- Das alte Rathaus von Copitz wurde 1906 gebaut - mit Turm und Glocke
- Frieder Hering (li. hinten), Apothekerin Claudia Meerz und Wolfgang Queißer im alten Uhrenturm. Queißer zieht einmal wöchentlich das Uhrwerk per Hand auf
- Apothekerin Claudia Meerz sammelt Unterschriften gegen das Abschalten der Glocke in ihrem Gebäude
Völlig verbimmelt: Pirnaer Glocke fürs Amt nach 119 Jahren zu laut!
Bei dieser Geschichte schüttelt wohl fast jeder den Kopf! Seit 119 Jahren läutet die Glocke im alten Rathaus von Pirna-Copitz halb- und stündlich, tönt die Zeit und auch ein gewisses Heimatgefühl.
Doch seit Ende August ist sie nun verstummt - aus Angst vor Bußgeldern. Ein neuer Nachbar zog in Hörweite der Glocke und beschwerte sich beim Stadtteilmanagement und seinem Wohnungsvermieter über den vermeintlichen Lärm. Die leiteten die Beschwerde an die Denkmalschutzbehörde und die Immissionsschutzbehörde des Landratsamtes Sächsische Schweiz-Osterzgebirge weiter. Und letztere verfügte tatsächlich: „Die Glocke muss zwischen 22 Uhr abends und 6 Uhr morgens aus bleiben“, erklärt Claudia Meerz, Apothekerin im Rathaus-Gebäude und so etwas sie die „Hüterin der Glocke“.
Turmuhr läuft und läuft
Ihre Familie sanierte das denkmalgeschützte Gebäude 2004 - seitdem läuft die Uhr und die Glocke wieder tadellos. Anwohner Wolfgang Queißer steigt einmal pro Woche in den Turm und zieht das alte 119 Jahre alte Uhrwerk von Hand auf.
„Das Uhrwerk ist alt und kann nicht einfach ein- und ausgeschaltet werden. Es gibt keine Möglichkeit, einen Zeitschaltmechanismus einzubauen“, so Meerz weiter. Auch eine „Dämmung“ der denkmalgeschützten Glocke, so dass sie leiser anschlägt, sei nicht möglich. Heißt also: Wenn die Glocke nachts nicht läuten darf, muss sie für immer ganz ausbleiben.

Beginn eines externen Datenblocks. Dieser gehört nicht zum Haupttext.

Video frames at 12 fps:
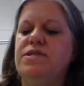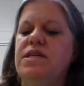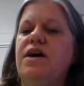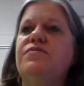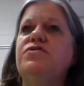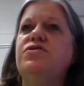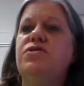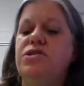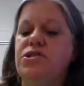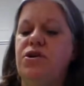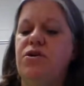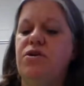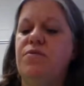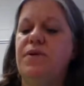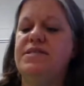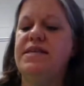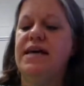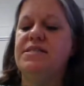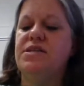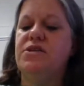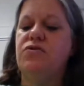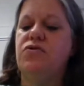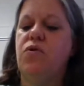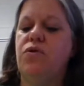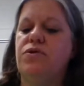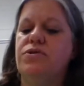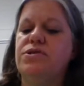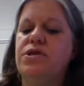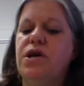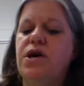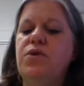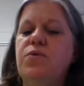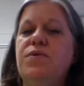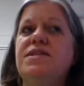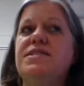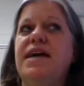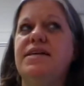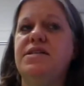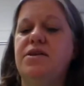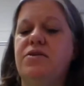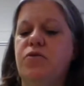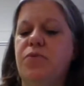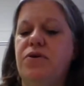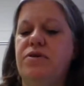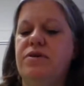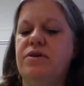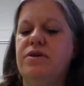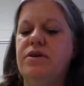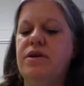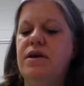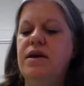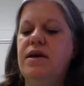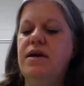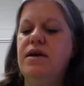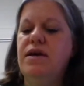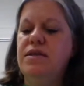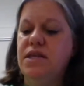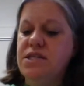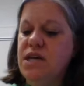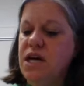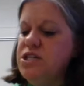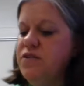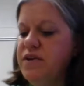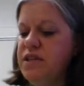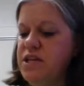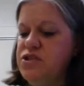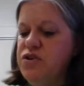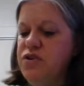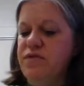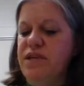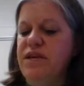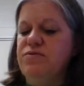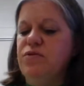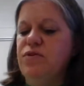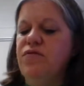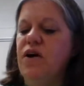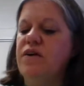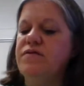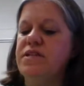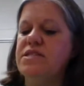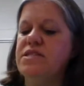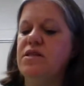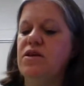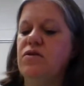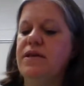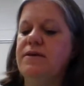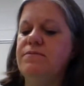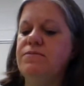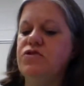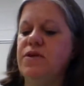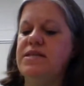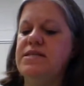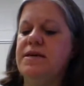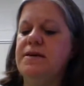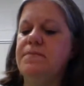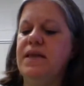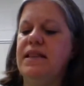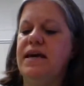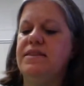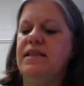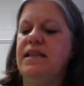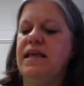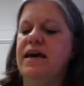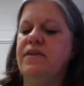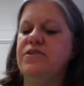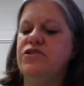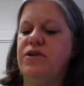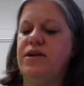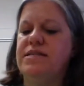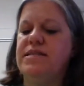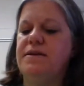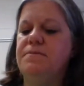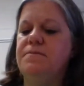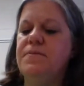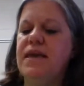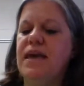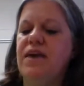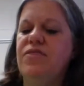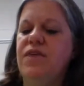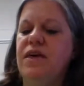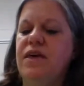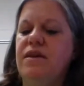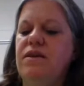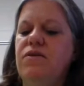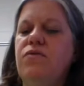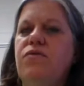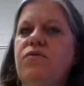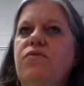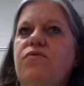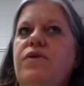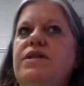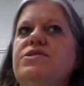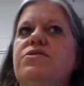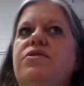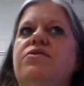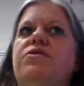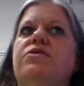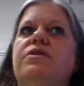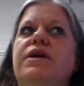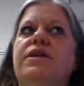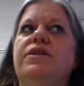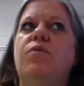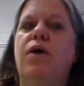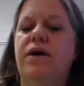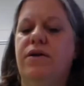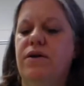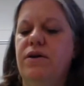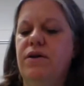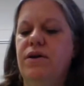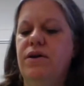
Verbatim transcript: was enough to disturb its accidental course with its accidental burden. The touch of a cluster of leaves revolved it slowly, tracing like the leg of a transit a thin red circle in the water.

Doch so schnell gibt die Apothekerin nicht auf. Noch bis Ende September sammelt sie in ihrem Geschäft Unterschriften für den Erhalt der Glocke. Diese bekommen dann das Landratsamt, „um die Entscheidung vielleicht doch nochmal zu überdenken“, hofft Meerz.
Messung ergab: Glocke zu laut
Unterdessen erklärte die Pressestelle des Landratsamtes, eine endgültige Entscheidung sei noch nicht gefallen: „Der Betreiber wurde im Rahmen einer Anhörung aufgefordert, lärmmindernde Maßnahmen zu treffen und diese sowie den Zeitraum der Umsetzung dem Landratsamt mitzuteilen.“ Bei dem Betrieb der Glocke handelt es sich um den Betrieb einer sogenannten nicht genehmigungsbedürftigen Anlage. Dort seien nächtliche kurzzeitige Geräuschspitzen bis zu 65 dB(A) zulässig. „In einer orientierenden Messung konnte eine hohe Überschreitung um 19 dB(A) zu Nachtzeiten festgestellt werden. Aufgrund der Höhe der Überschreitung hält das Landratsamt lärmmindernde Maßnahmen in der Nachtzeit für erforderlich“, so das Amt weiter.
Auf die Frage unseres Reporters, warum dann beispielsweise die viel lautere Glocke der Pirnaer Marienkirche weiter in Betrieb sei, hieß es: Es würde bei Beschwerden immer nur anlassbezogen geprüft.